# WORK INSTRUCTIONS
Each record should be given again exactly, and any picture in it left out.

# SUPPLIED MATERIAL
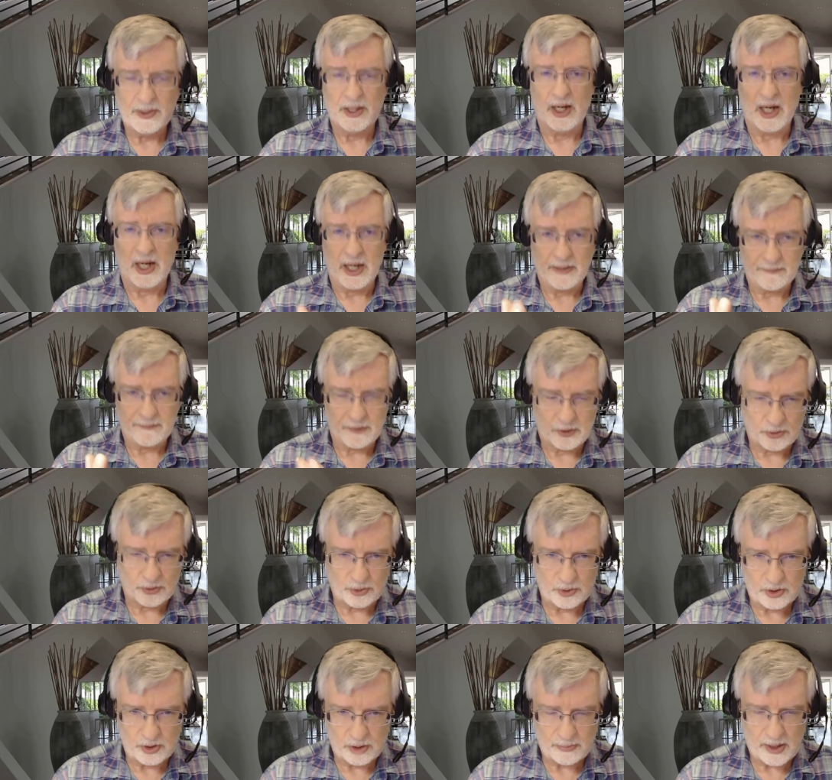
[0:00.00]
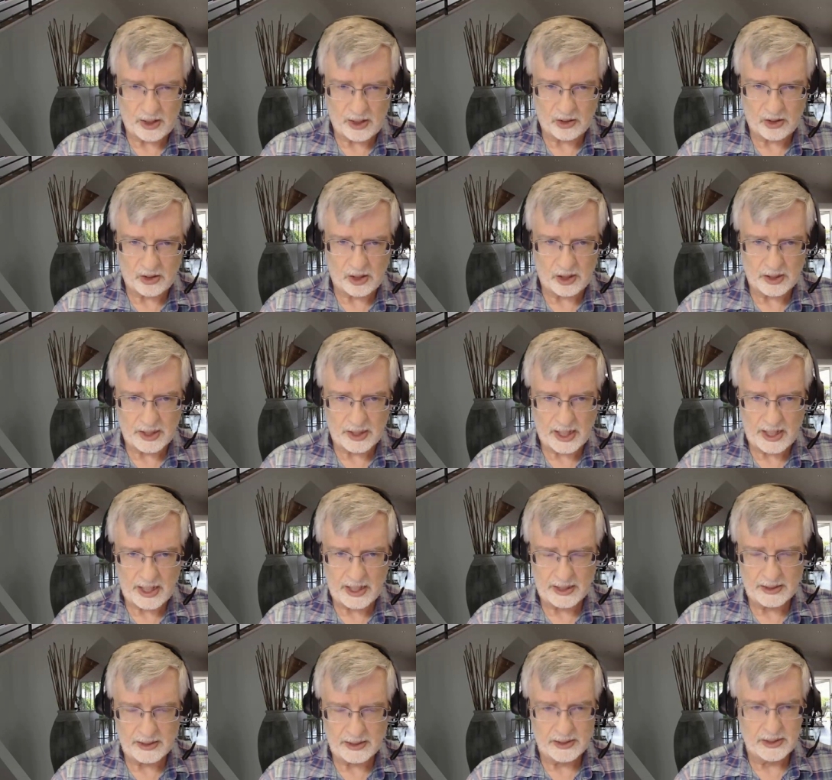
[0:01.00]
I have the truth about all
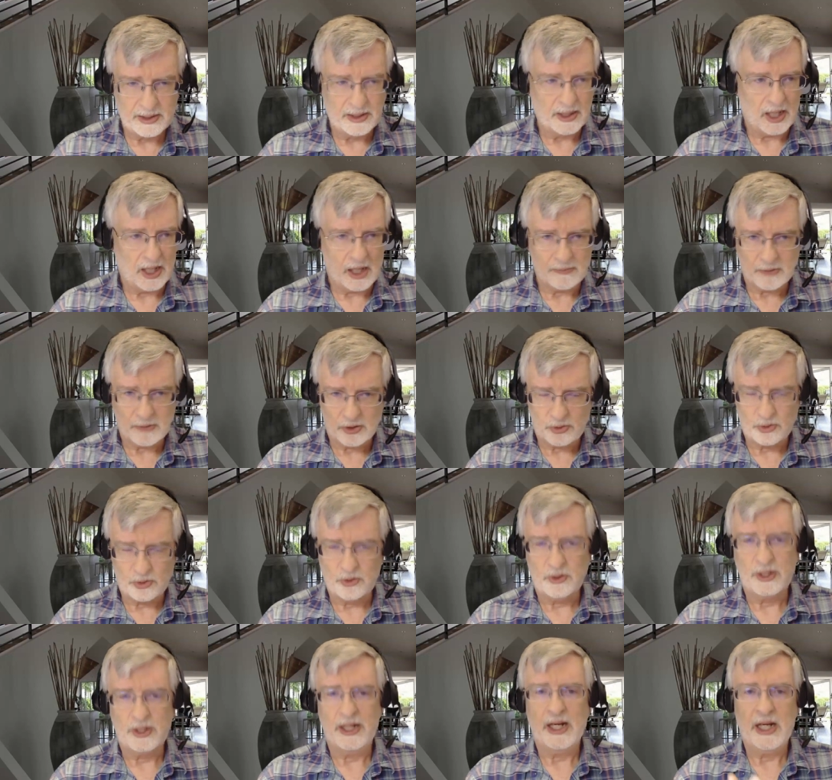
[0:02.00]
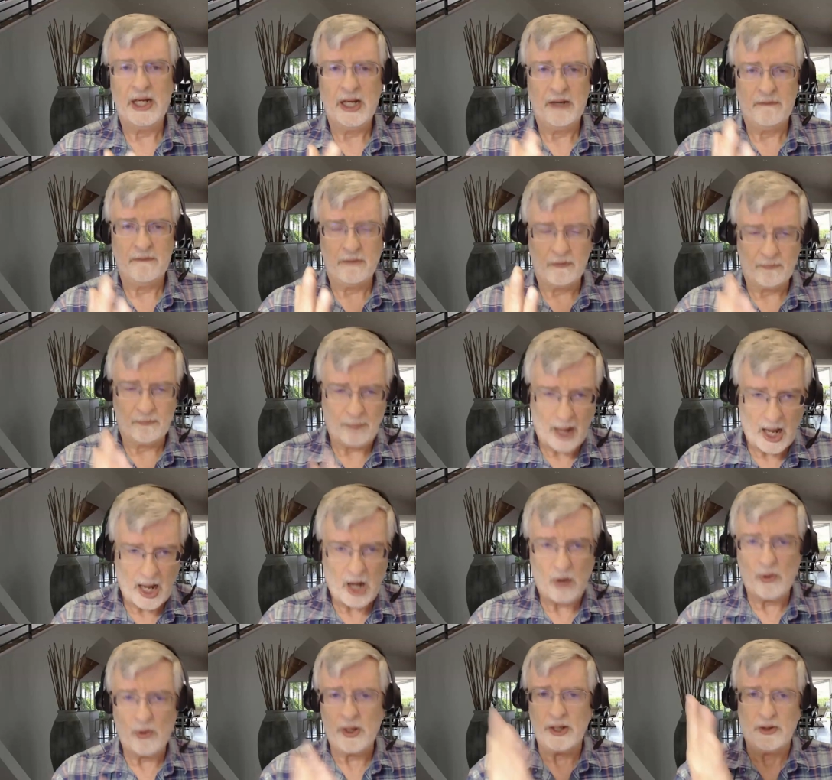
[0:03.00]
that. I'm the truth that I have the
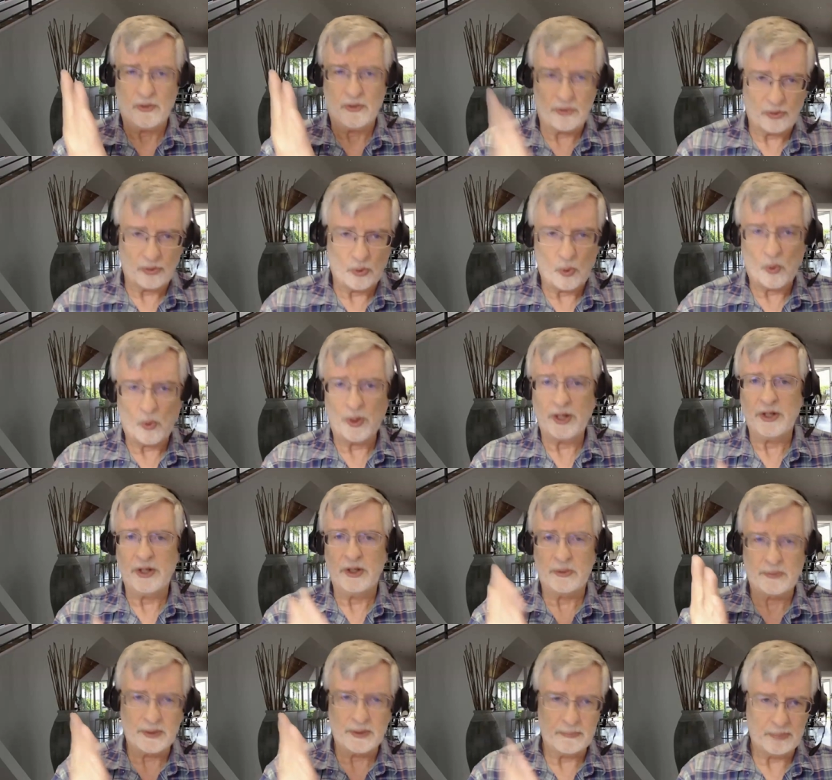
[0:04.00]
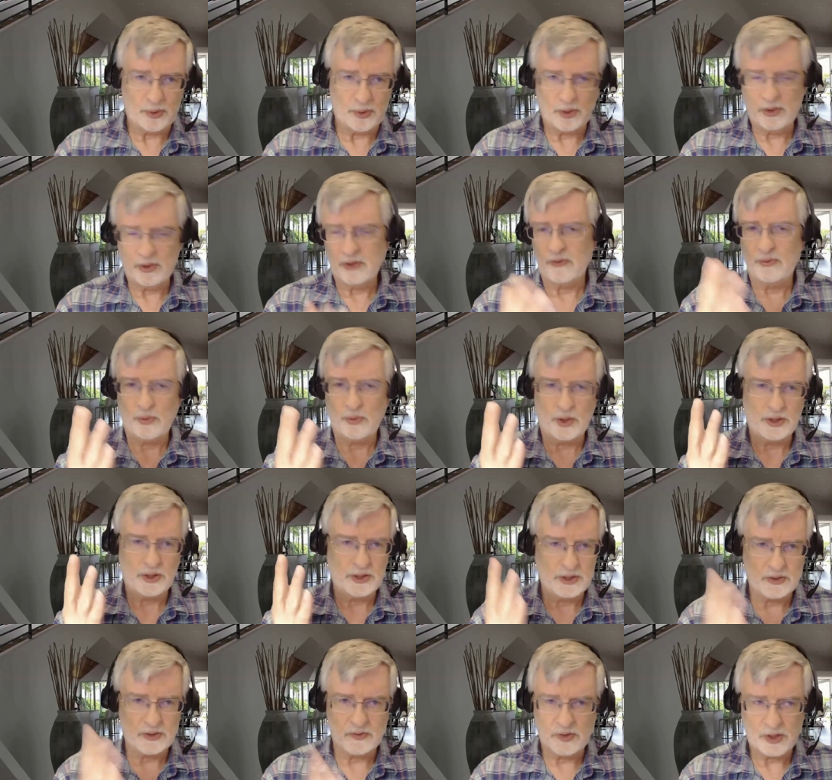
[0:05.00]
power and authority to rebuke the
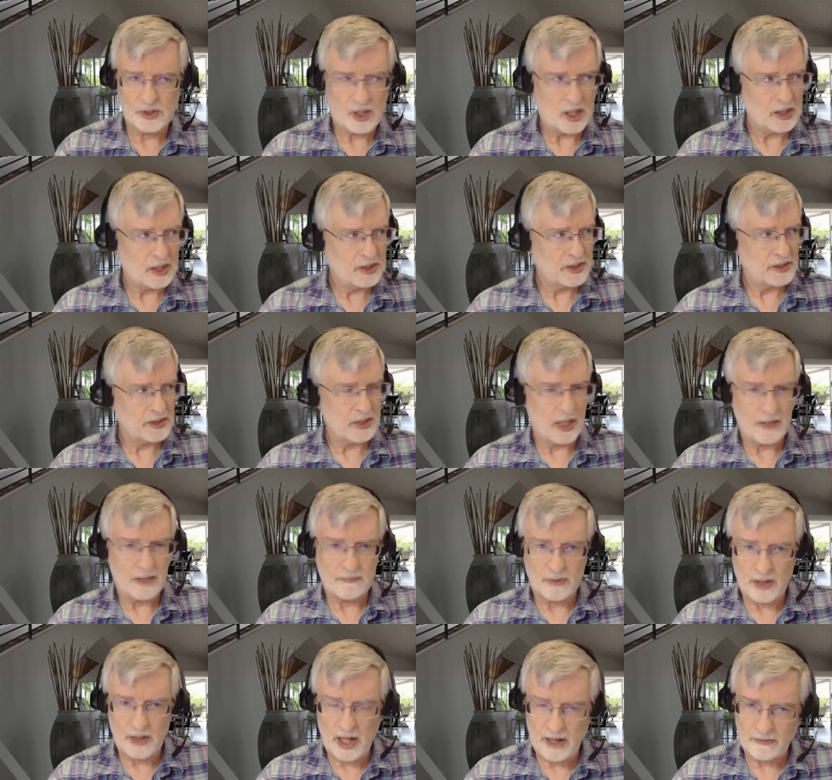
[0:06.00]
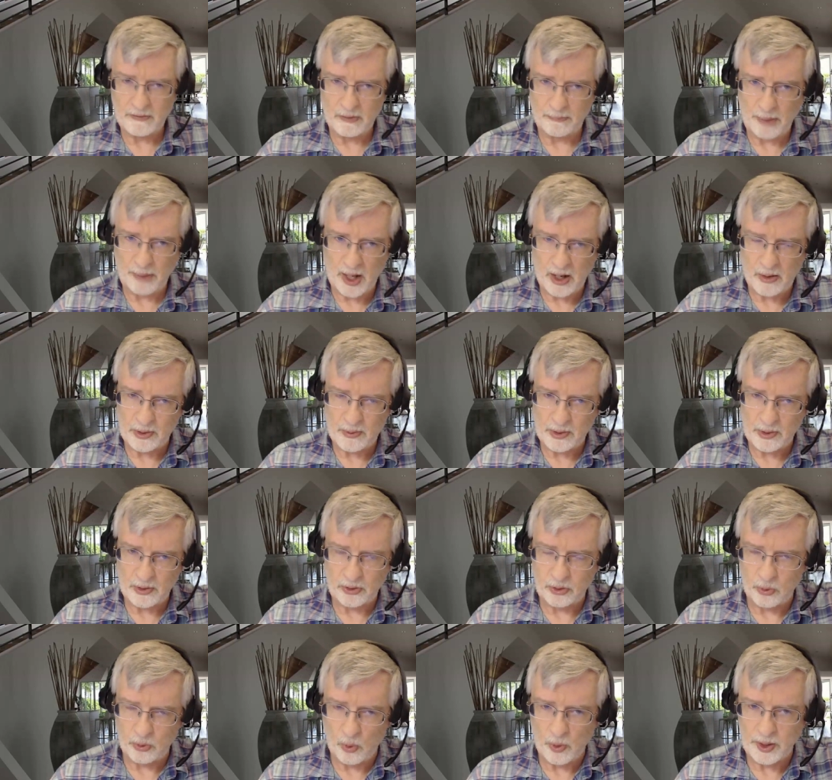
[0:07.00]
forces of darkness. I have the power and
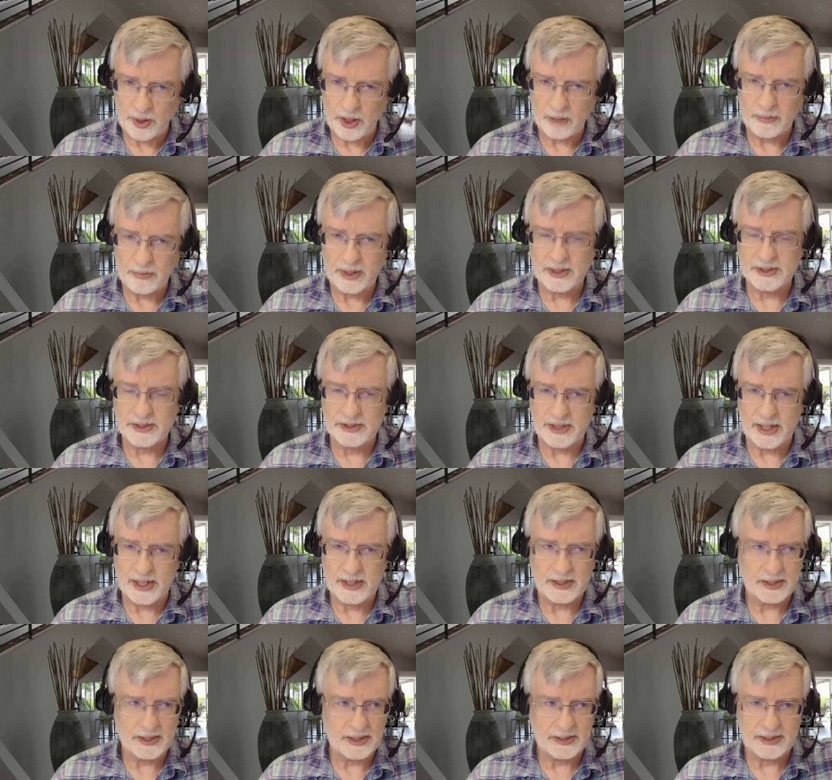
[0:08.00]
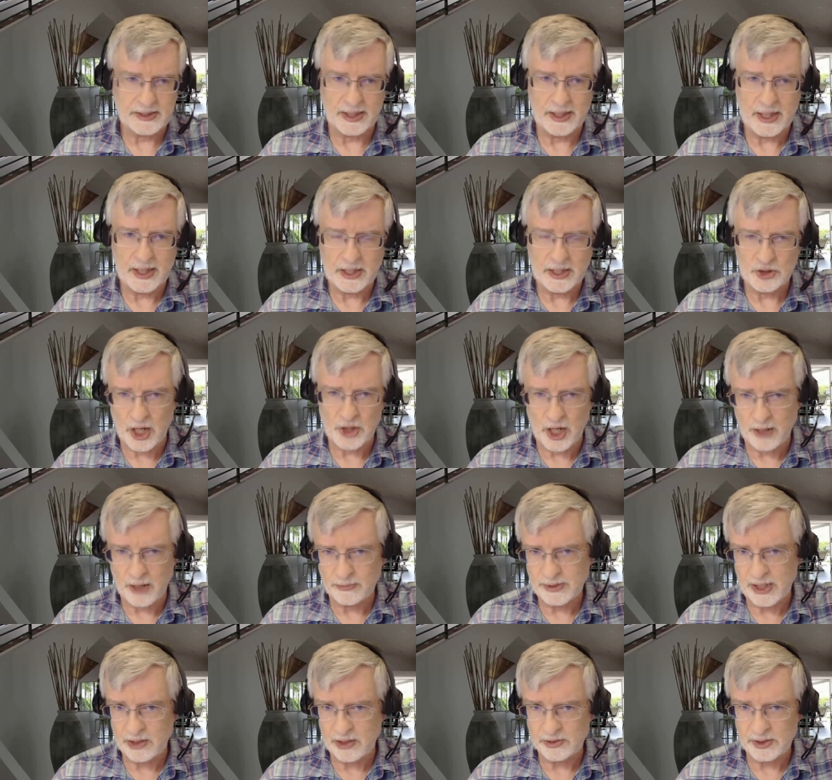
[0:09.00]
authority to make a stand against the nut
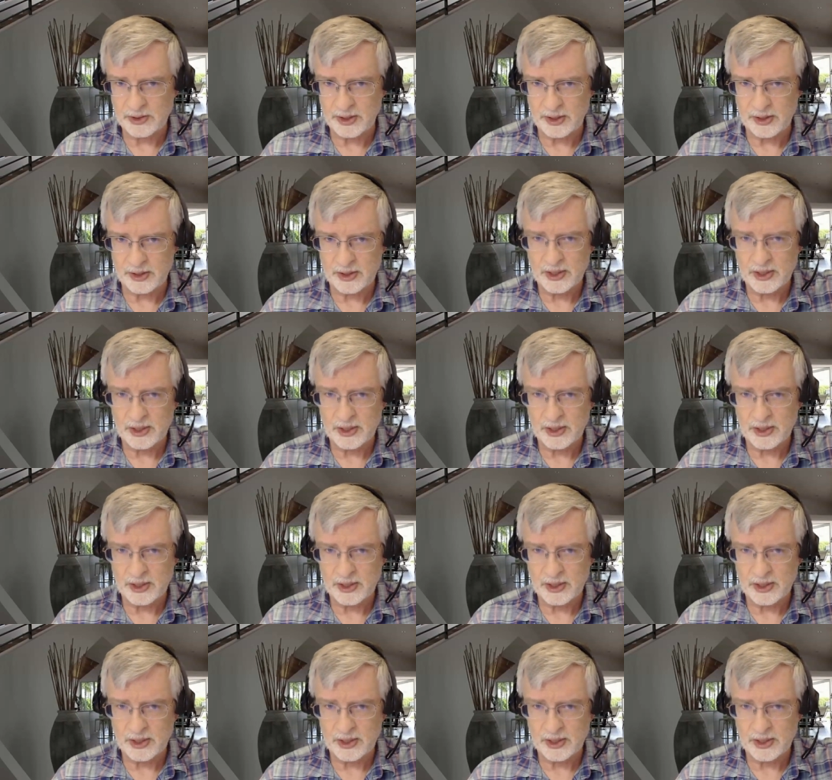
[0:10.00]
jobs out there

# RESULT OF THIS TASK
[0:00.00]
[0:01.00]
I have the truth about all
[0:02.00]
[0:03.00]
that. I'm the truth that I have the
[0:04.00]
[0:05.00]
power and authority to rebuke the
[0:06.00]
[0:07.00]
forces of darkness. I have the power and
[0:08.00]
[0:09.00]
authority to make a stand against the nut
[0:10.00]
jobs out there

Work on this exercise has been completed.